![Wanaka racegoer Patrick Rietveld inspects his worse-for-wear car after winning the demolition...](https://www.odt.co.nz/sites/default/files/styles/odt_landscape_extra_large_4_3/public/story/2018/04/a-speedwaydemo1.jpg?itok=s99iRBXG)
Instead, Wanaka man Patrick Rietveld was the last man standing in the Central Motor Speedway demolition derby in Cromwell last weekend, winning the race in a beaten-up Toyota Caldina painted like a police car.
Rietveld (23) said the police car paint job was "a good way to get attention" and he raced without any clear strategy.
"I just winged it. From the very beginning I tried not to hit cars with the engine end of my car.
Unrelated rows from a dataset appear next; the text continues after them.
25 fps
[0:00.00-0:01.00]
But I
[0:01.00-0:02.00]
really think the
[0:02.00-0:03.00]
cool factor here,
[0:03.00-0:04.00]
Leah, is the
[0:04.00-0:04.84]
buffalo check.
But when the adrenaline kicked in I just went into autopilot and went for it."
Rietveld, who works as a chef in Wanaka, does not usually race speedway but said the demolition derby was a great way to "have a bit of fun".
A "real crowd pleaser", the demolition derby was held once every Central Motor Speedway season and was the last race in the speedway’s final meet for the year on Saturday, club president Daryl Ainsley said.
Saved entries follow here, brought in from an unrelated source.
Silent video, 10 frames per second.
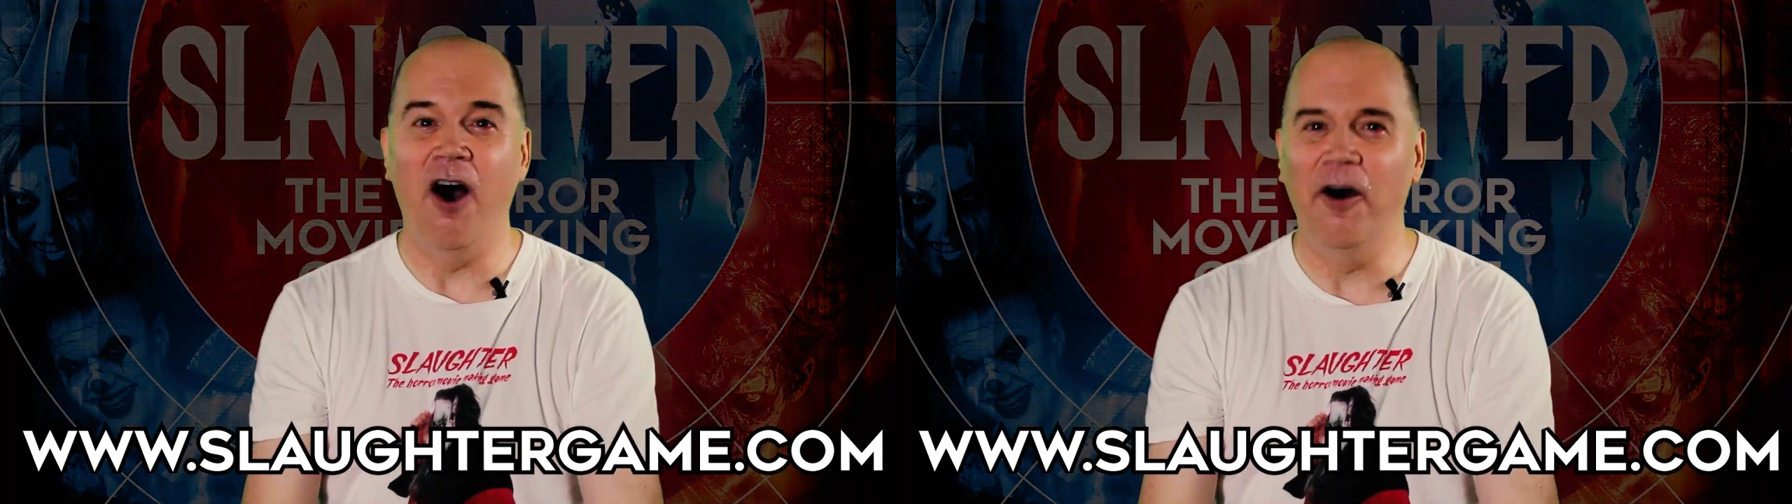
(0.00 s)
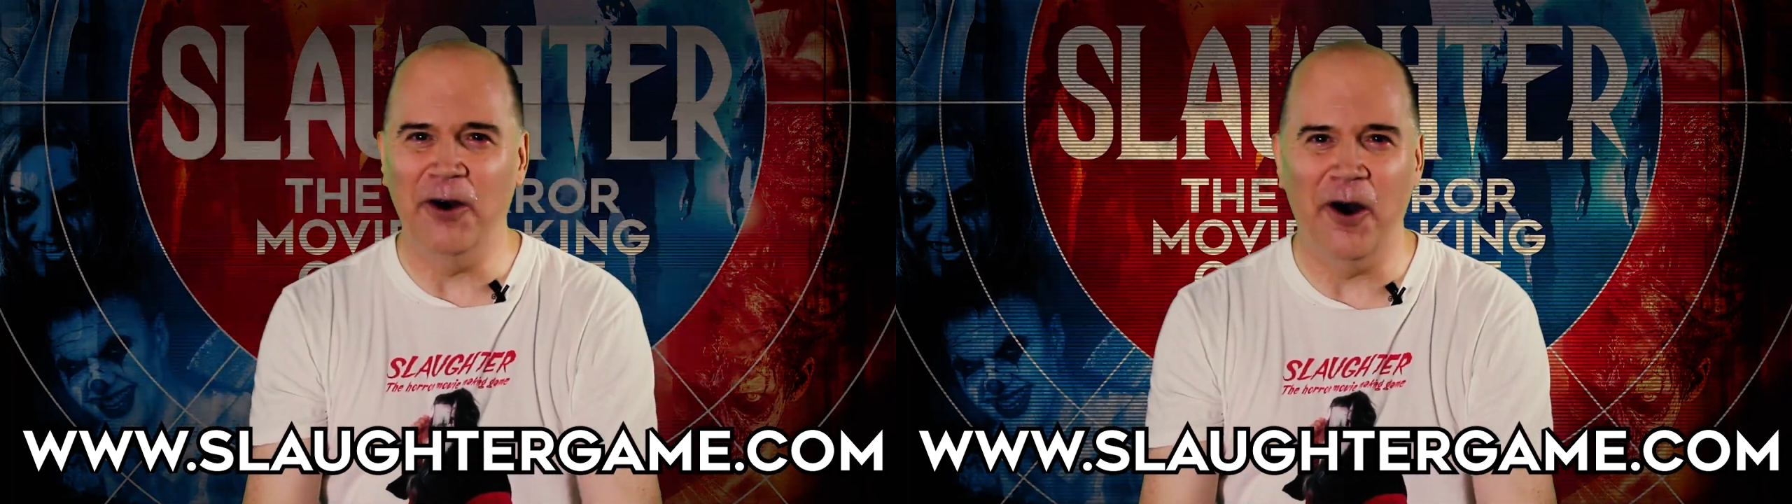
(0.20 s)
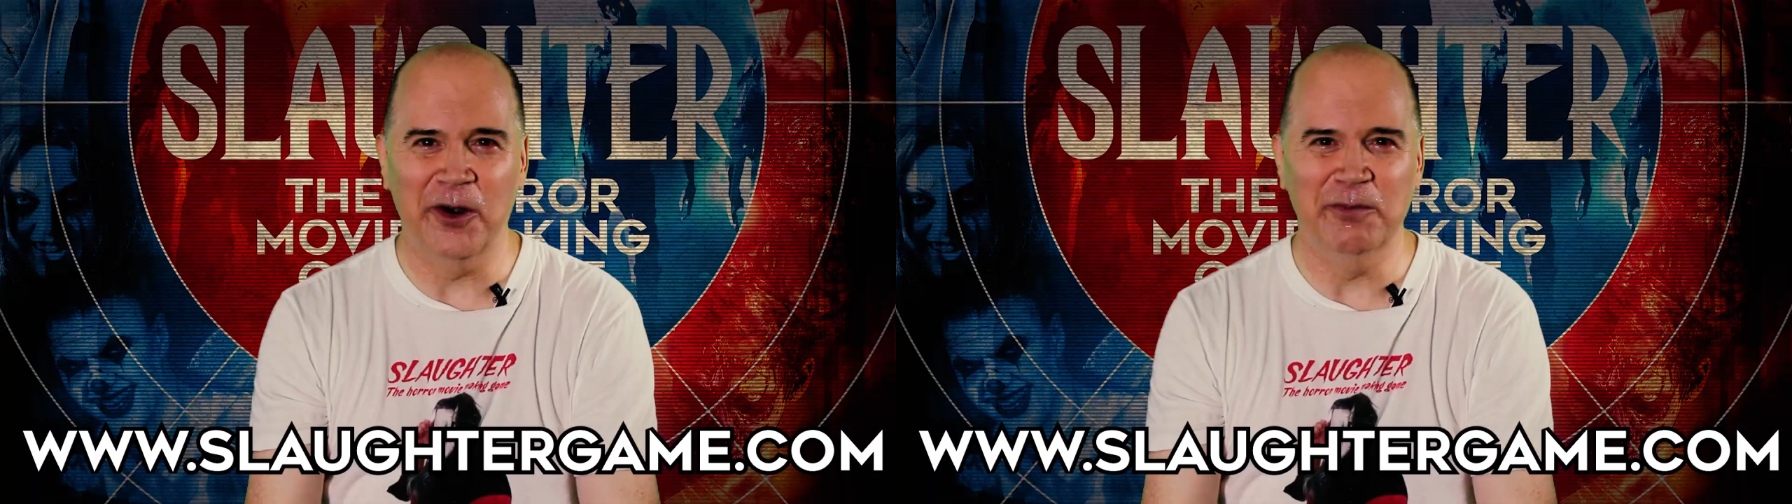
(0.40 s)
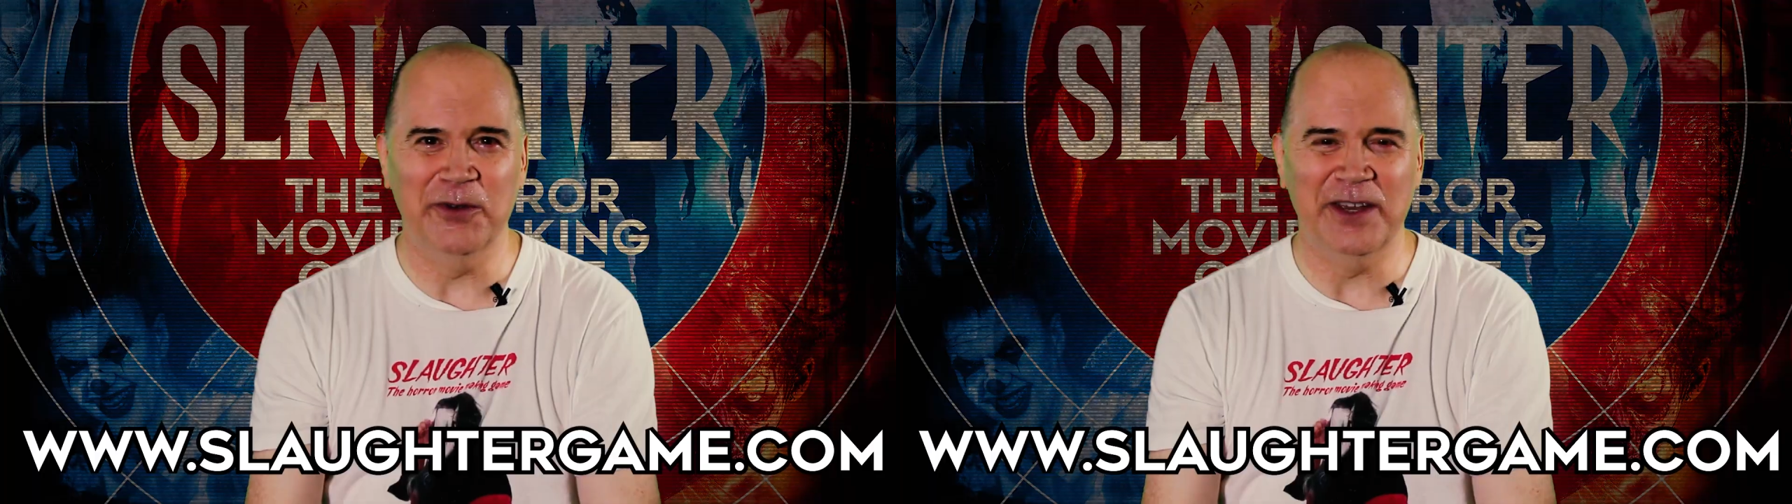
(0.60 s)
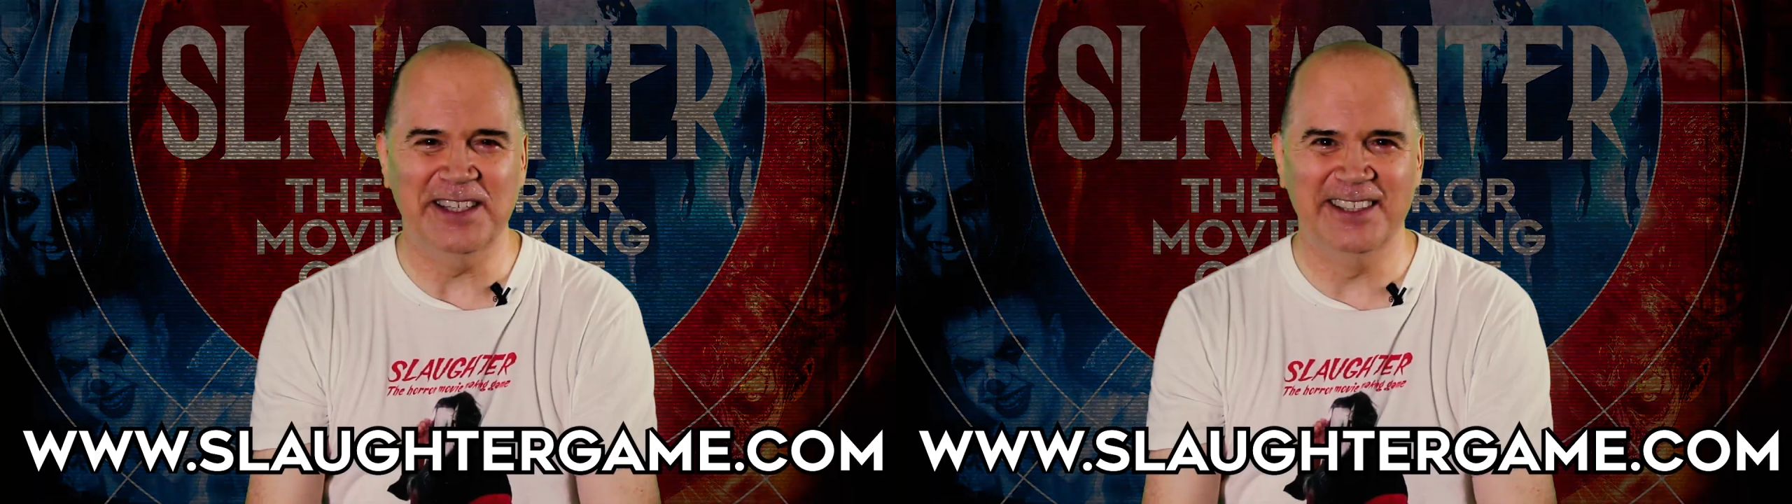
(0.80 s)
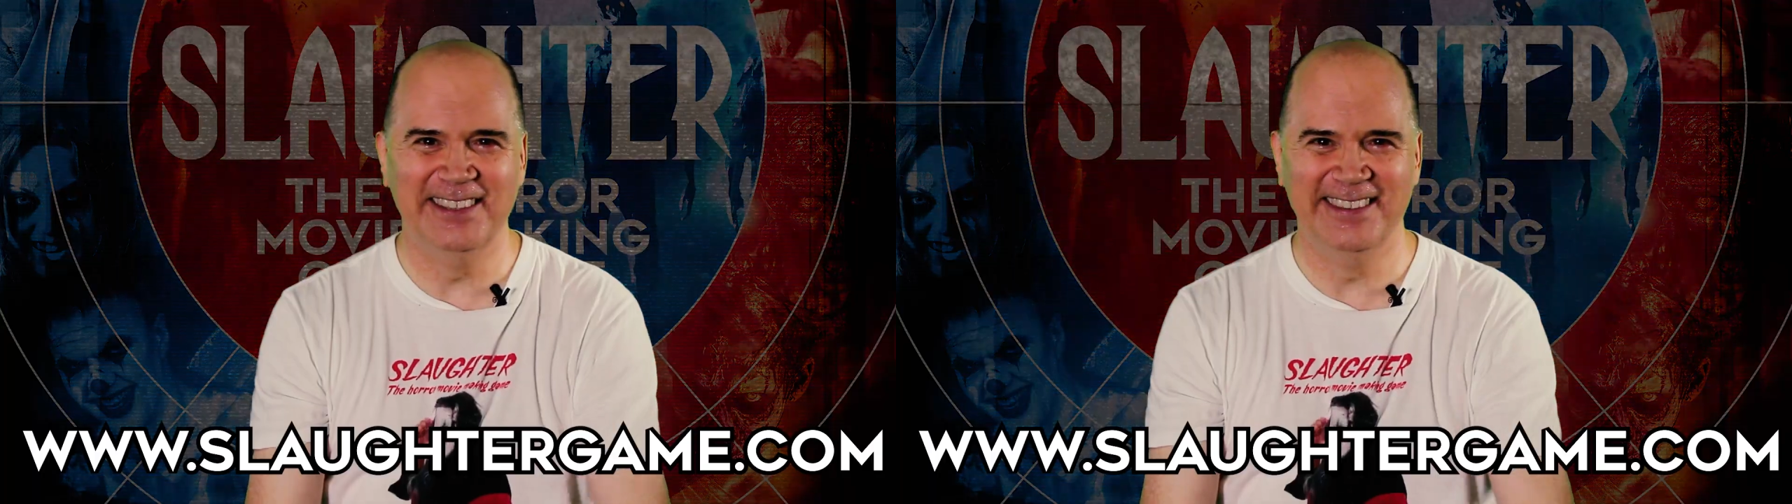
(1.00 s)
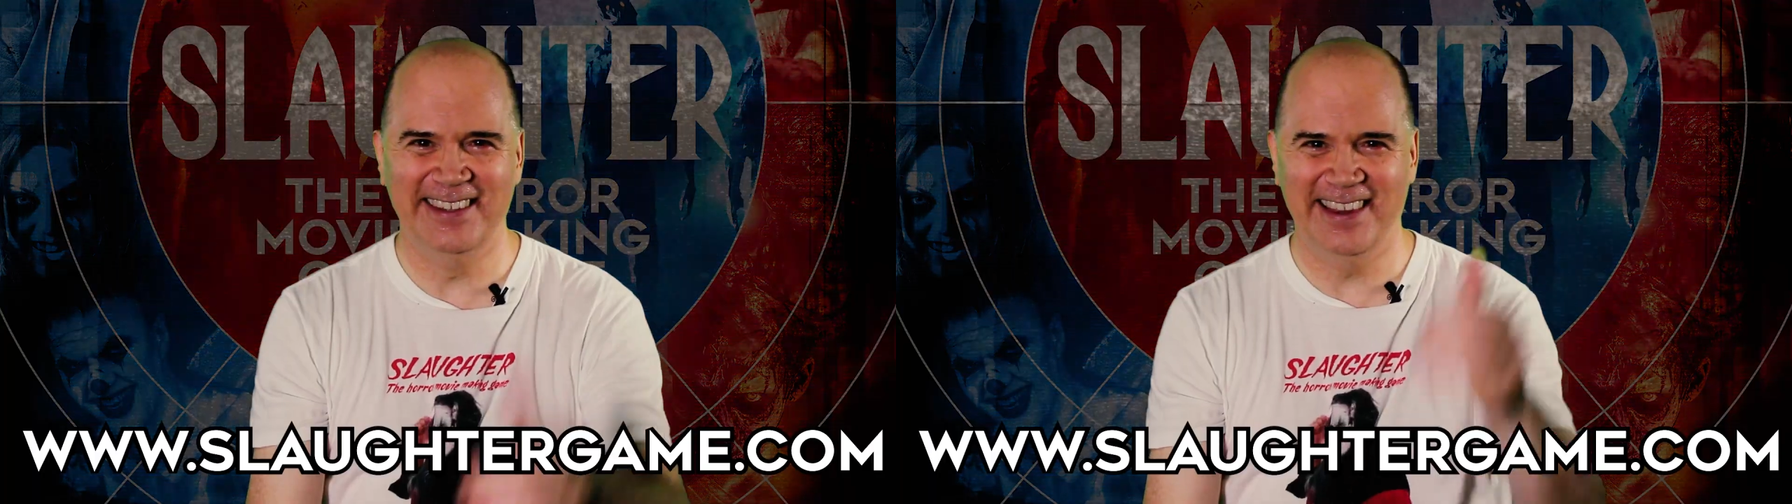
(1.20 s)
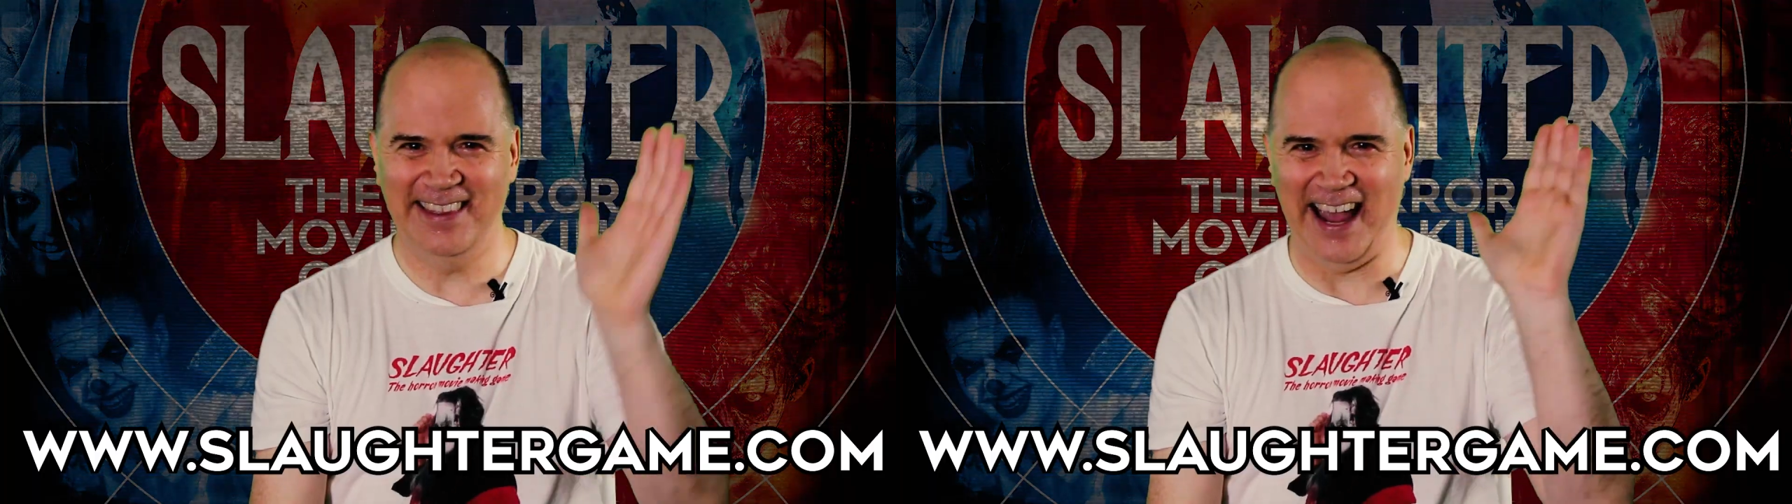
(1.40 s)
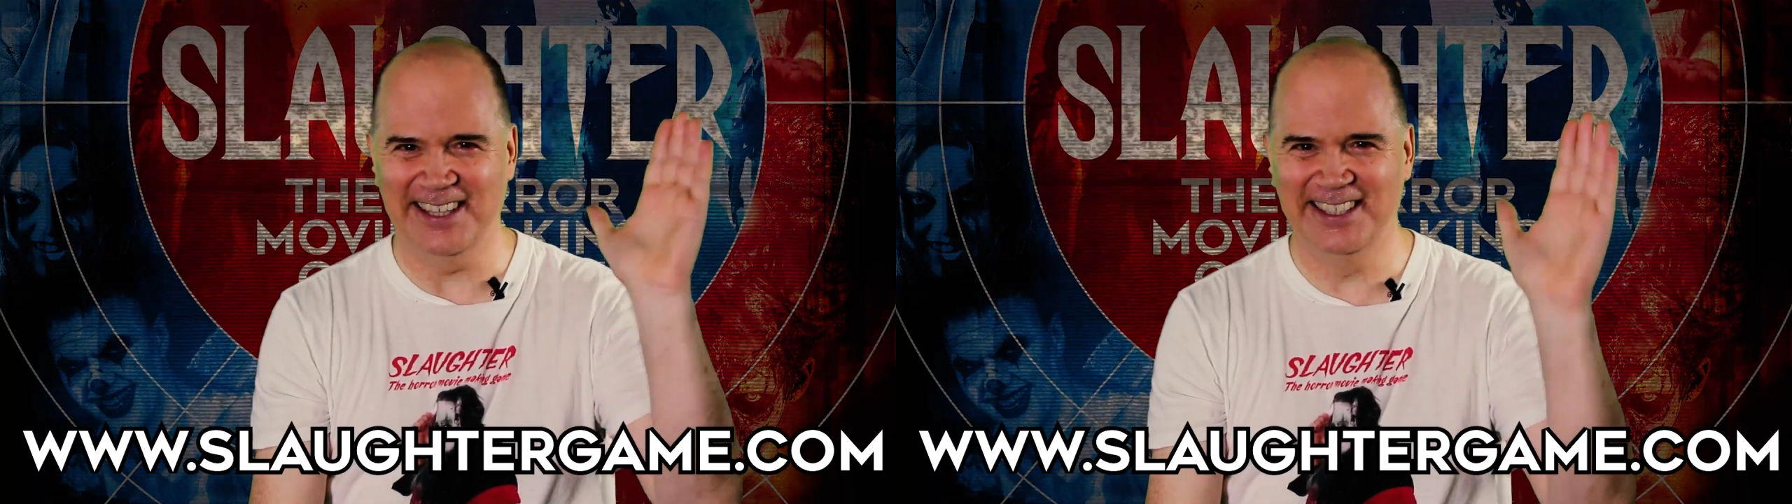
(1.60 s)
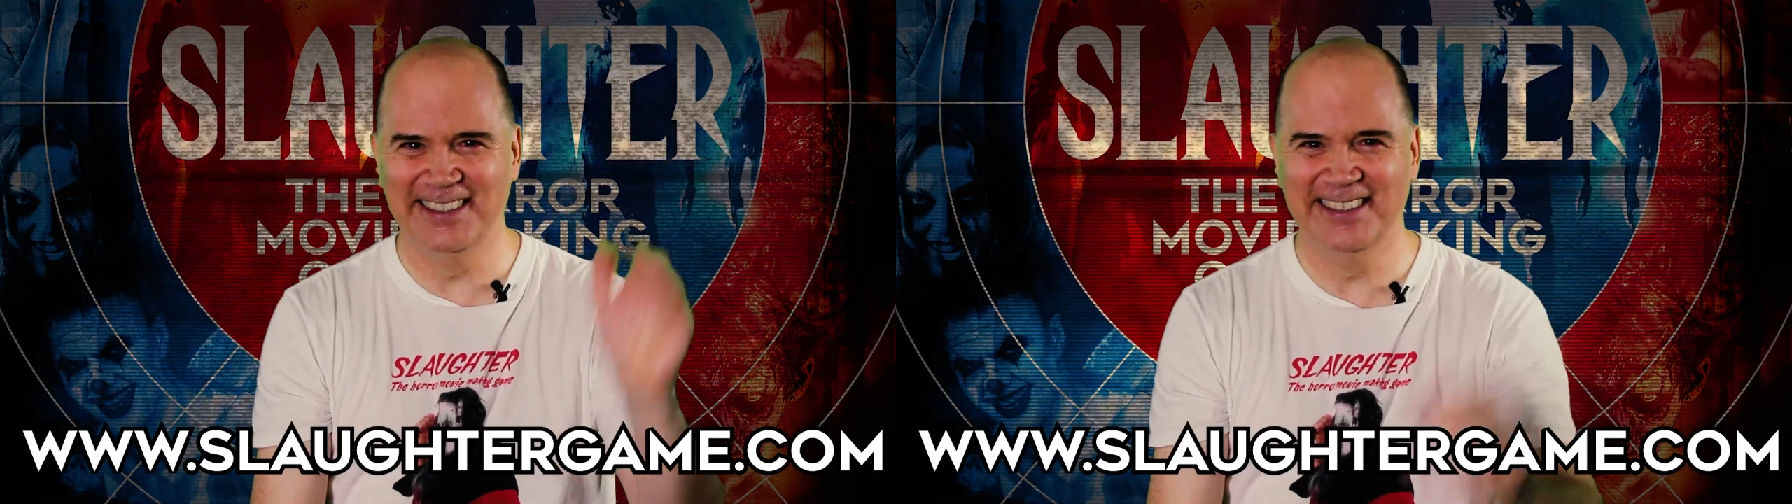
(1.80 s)
of horror movies.
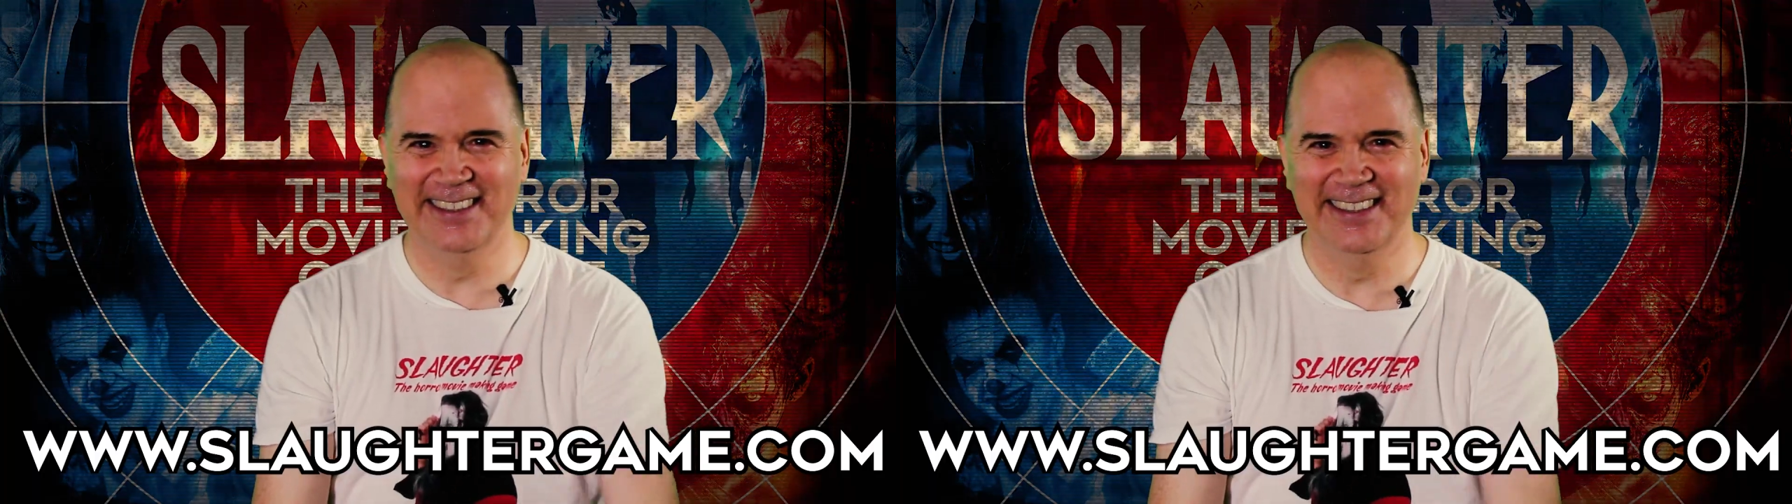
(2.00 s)
Thanks.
The meet was called the Ron Spriggs Memorial Meeting in honour of the late Ron Spriggs, whose "vision and tenacity" had created the speedway in 1980, Mr Ainsley said.
Spriggs ran the speedway for 11 years until illness forced him out of active involvement, and he died in 1996, just days shy of his 54th birthday, Mr Ainsley said.
He paid tribute to Spriggs’ "hard work and foresight" and to the contribution the speedway had made since to the Cromwell district.
Special Ron Spriggs memorial trophies were awarded to the winners of all classes at the meet, and Spriggs family members attending said it was great to see the speedway continuing after all the hard work that had been put into it.